EXERCISE DESCRIPTION.
The records must be retyped exactly, with no pictures included.

Start of EXERCISE DATA

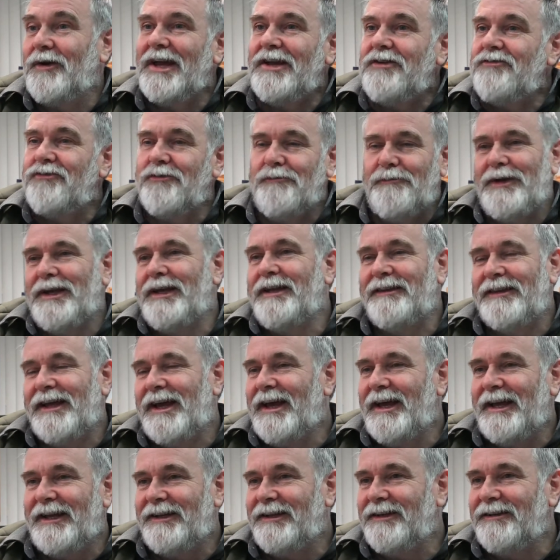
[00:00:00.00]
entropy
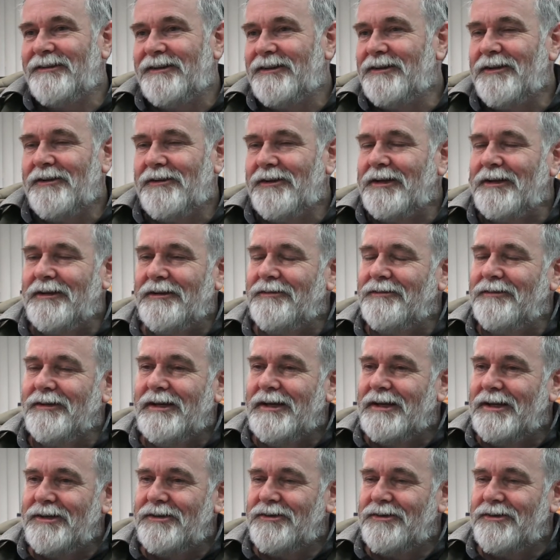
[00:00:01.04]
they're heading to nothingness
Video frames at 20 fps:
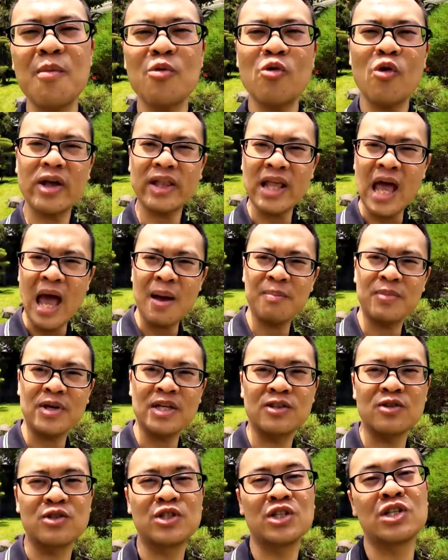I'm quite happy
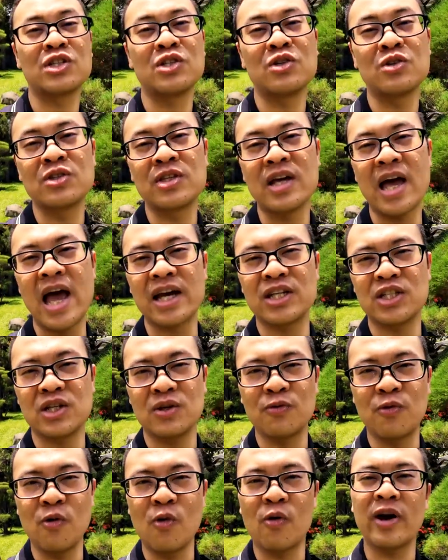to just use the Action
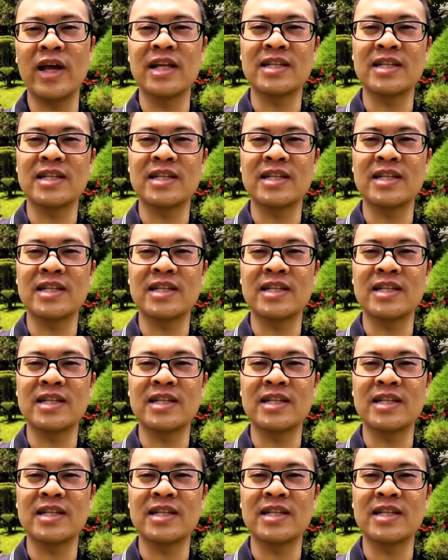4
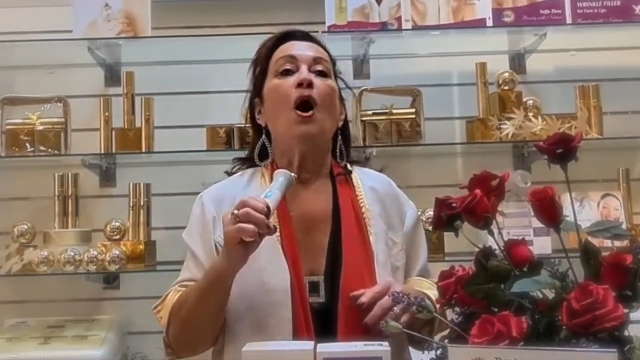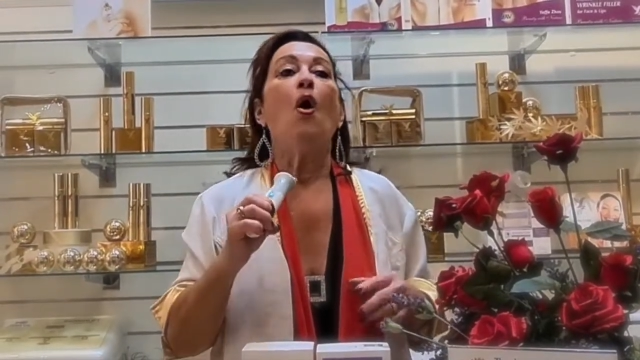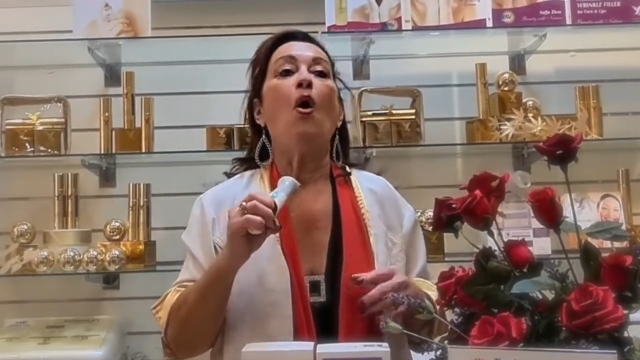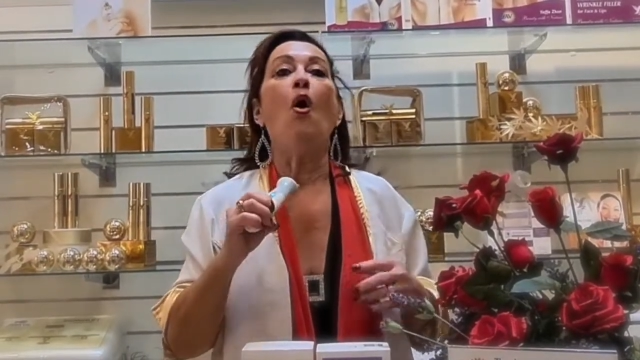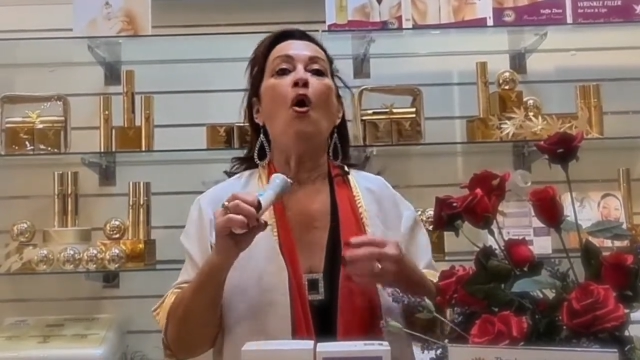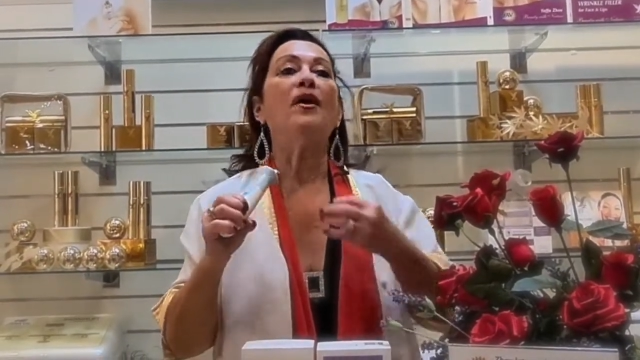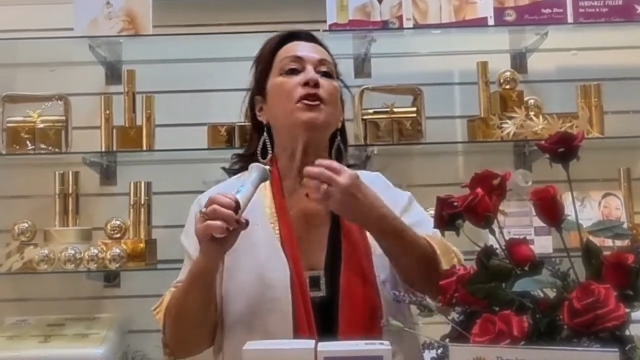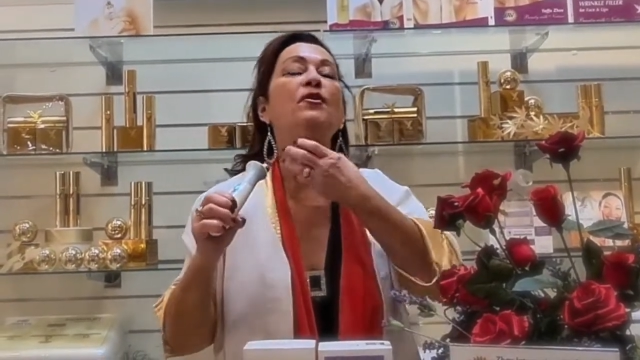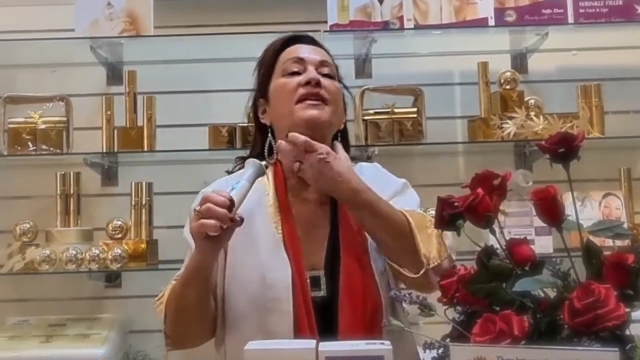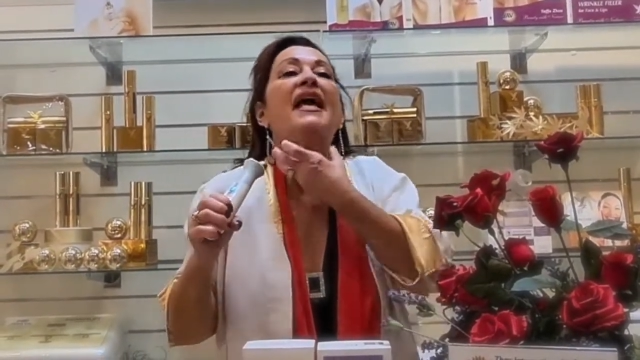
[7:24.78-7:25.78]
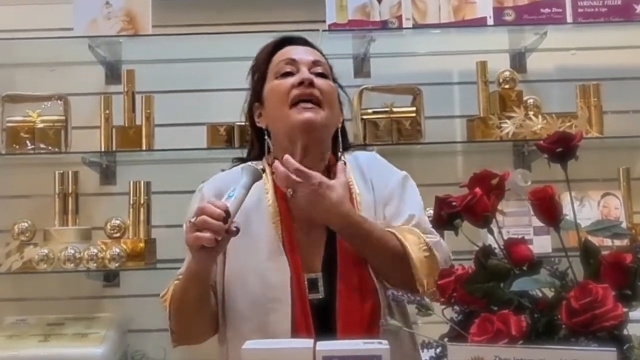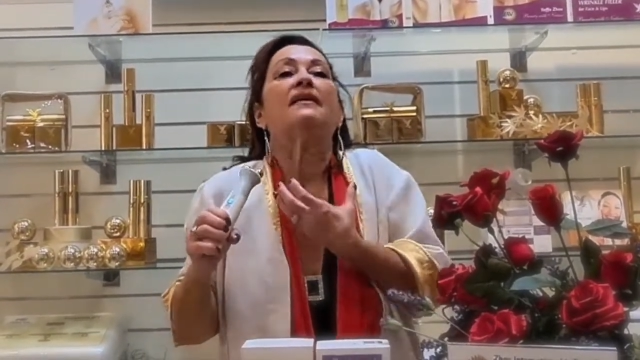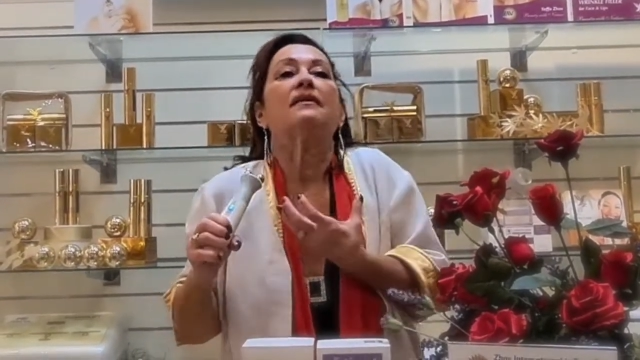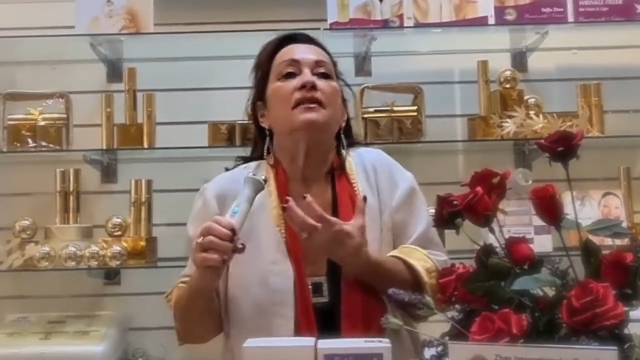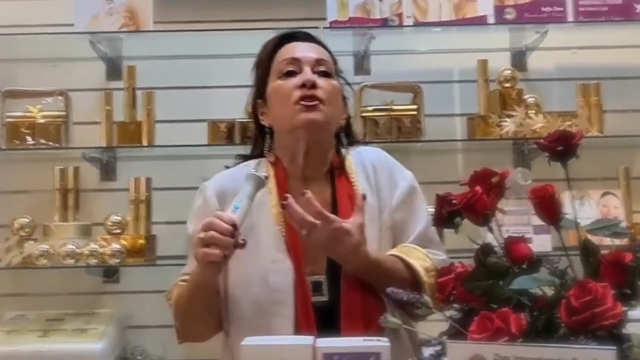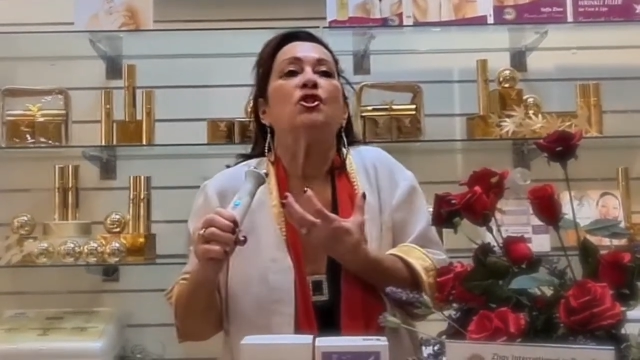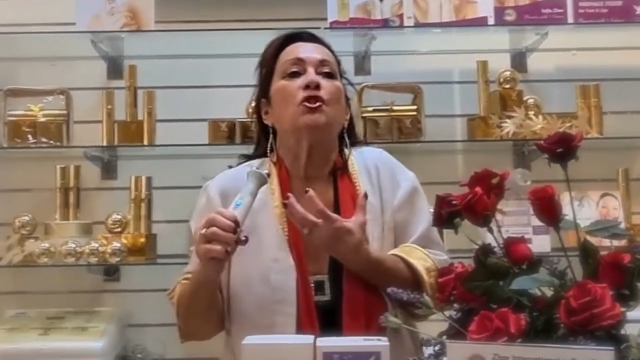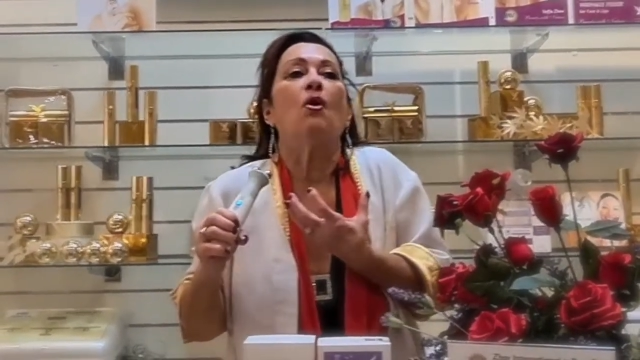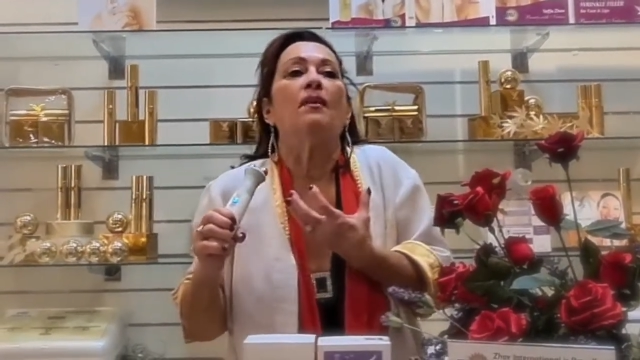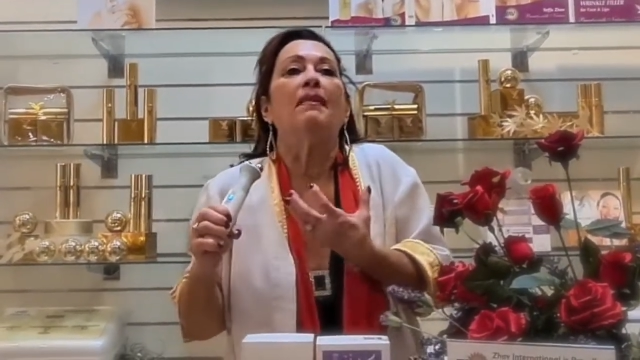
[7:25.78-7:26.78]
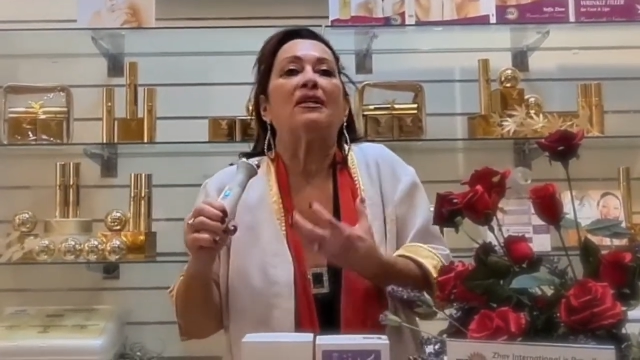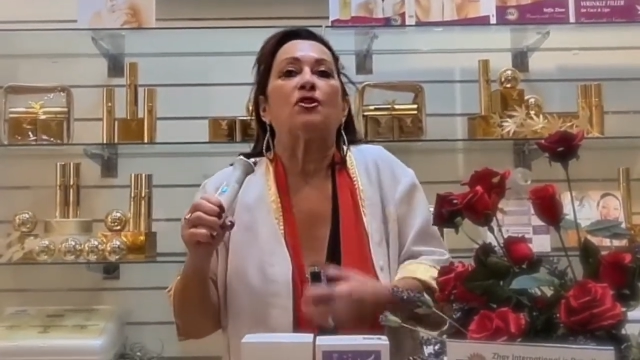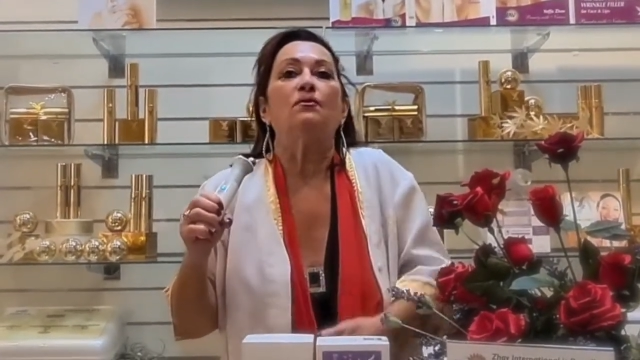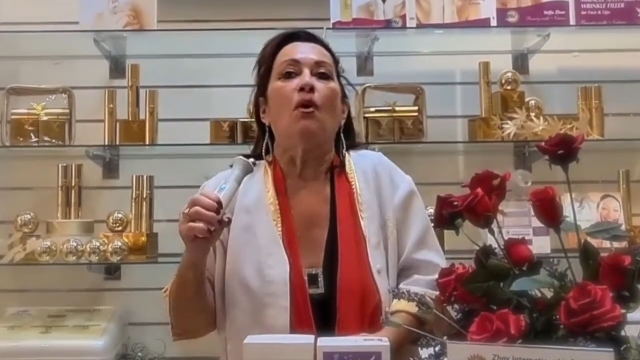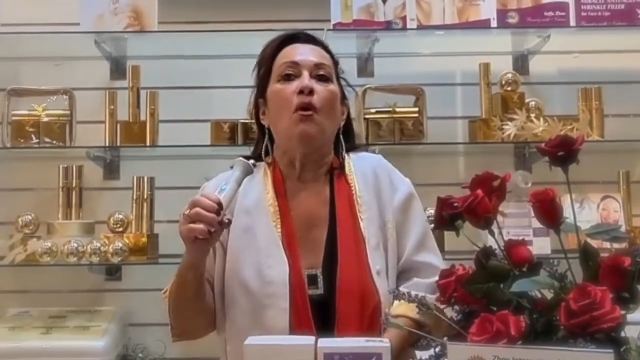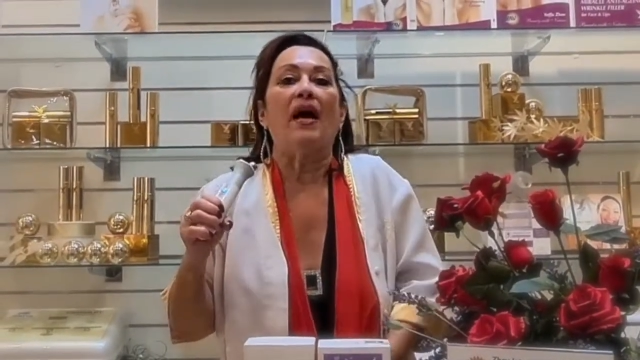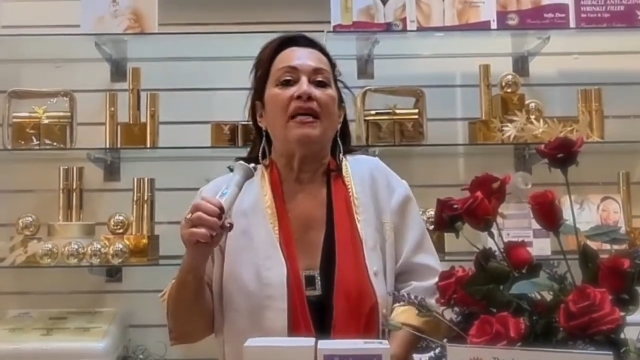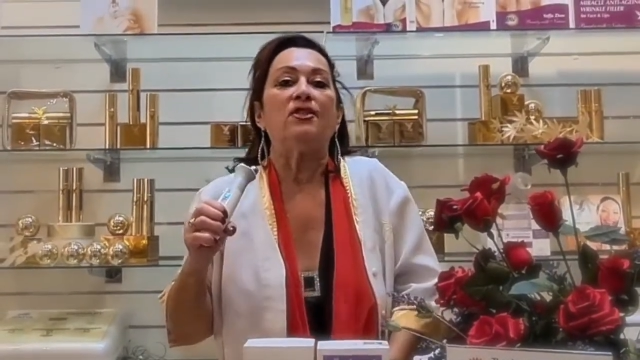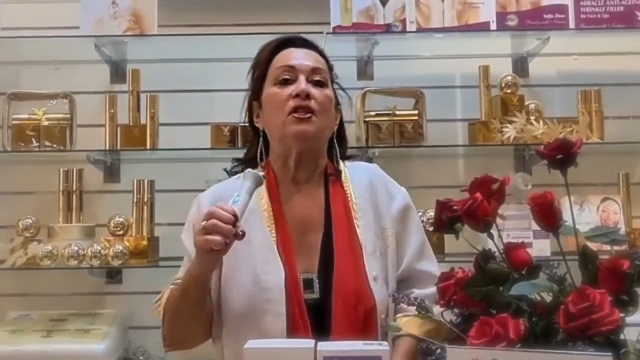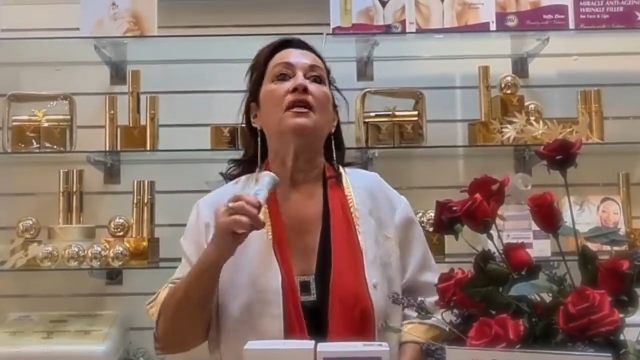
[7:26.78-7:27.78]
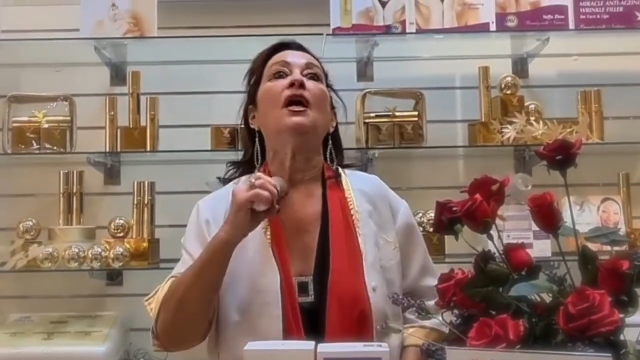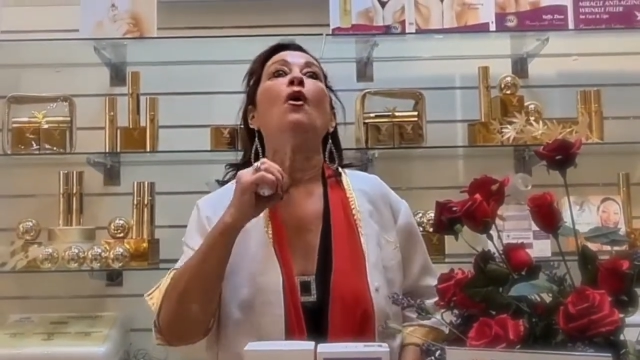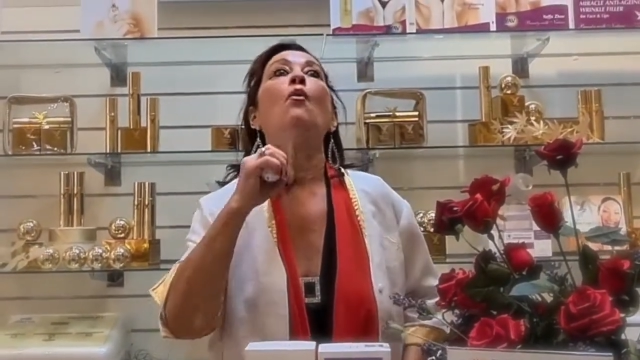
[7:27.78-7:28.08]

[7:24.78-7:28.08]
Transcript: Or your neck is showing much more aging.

End of EXERCISE DATA

RESPONSE.
[00:00:00.00]
entropy
[00:00:01.04]
they're heading to nothingness
Video frames at 20 fps:
I'm quite happy
to just use the Action
4
[7:24.78-7:25.78]
[7:25.78-7:26.78]
[7:26.78-7:27.78]
[7:27.78-7:28.08]

[7:24.78-7:28.08]
Transcript: Or your neck is showing much more aging.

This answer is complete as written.